(Stored data)
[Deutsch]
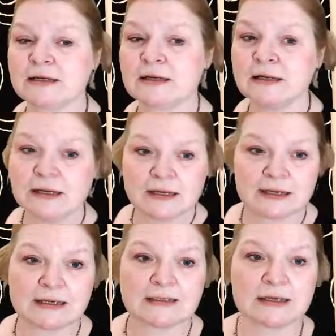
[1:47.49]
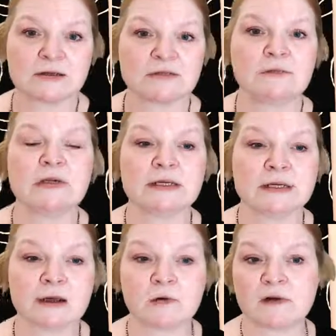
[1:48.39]
Da gehe ich sehr ausführlich
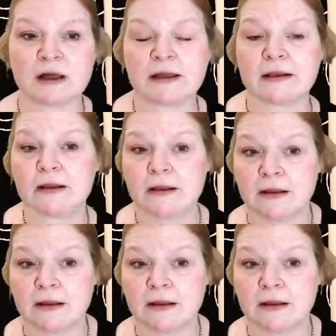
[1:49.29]
darauf ein,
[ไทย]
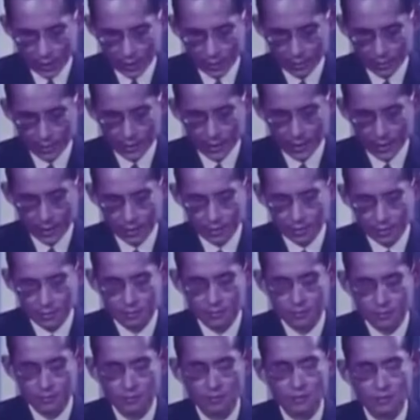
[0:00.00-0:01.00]
เด็ก
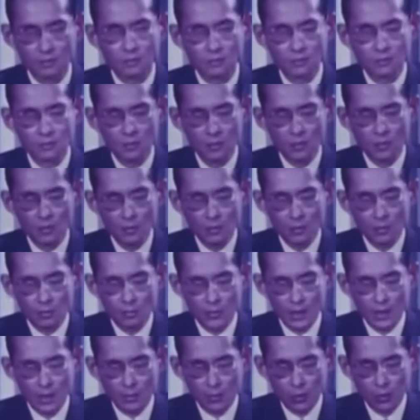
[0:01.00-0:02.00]
เป็น
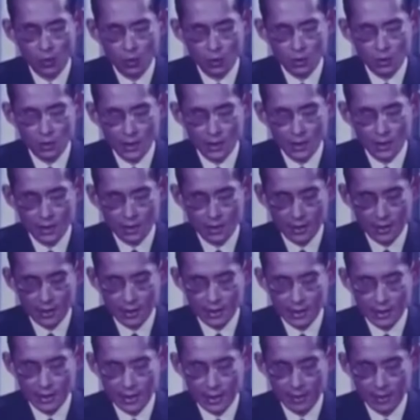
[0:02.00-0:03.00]
ผู้ที่จะได้
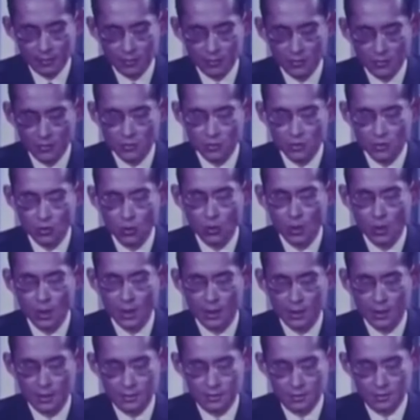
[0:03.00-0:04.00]
รับช่วง
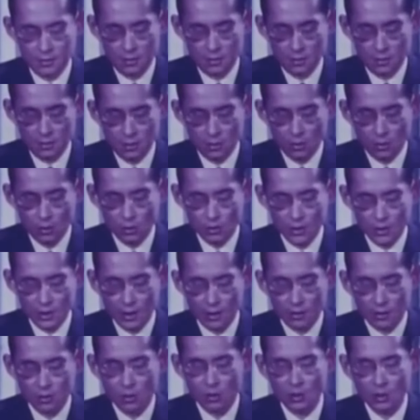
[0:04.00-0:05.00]
ทุกสิ่งทุ
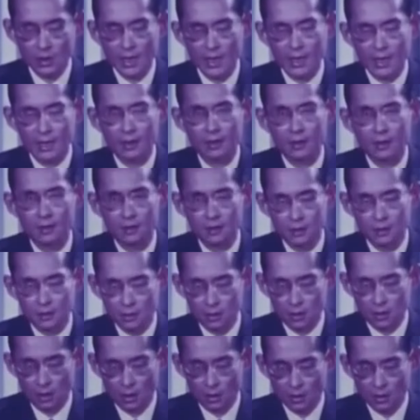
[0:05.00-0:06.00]
กอย่างต่อ
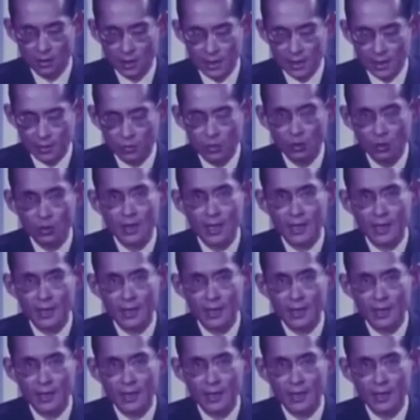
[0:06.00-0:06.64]
จากผู้ใหญ่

WHAT THE EXERCISE ASKS — Leave every picture out. Retype the remaining data exactly.

YOUR SOLUTION —
[Deutsch]
[1:47.49]
[1:48.39]
Da gehe ich sehr ausführlich
[1:49.29]
darauf ein,
[ไทย]
[0:00.00-0:01.00]
เด็ก
[0:01.00-0:02.00]
เป็น
[0:02.00-0:03.00]
ผู้ที่จะได้
[0:03.00-0:04.00]
รับช่วง
[0:04.00-0:05.00]
ทุกสิ่งทุ
[0:05.00-0:06.00]
กอย่างต่อ
[0:06.00-0:06.64]
จากผู้ใหญ่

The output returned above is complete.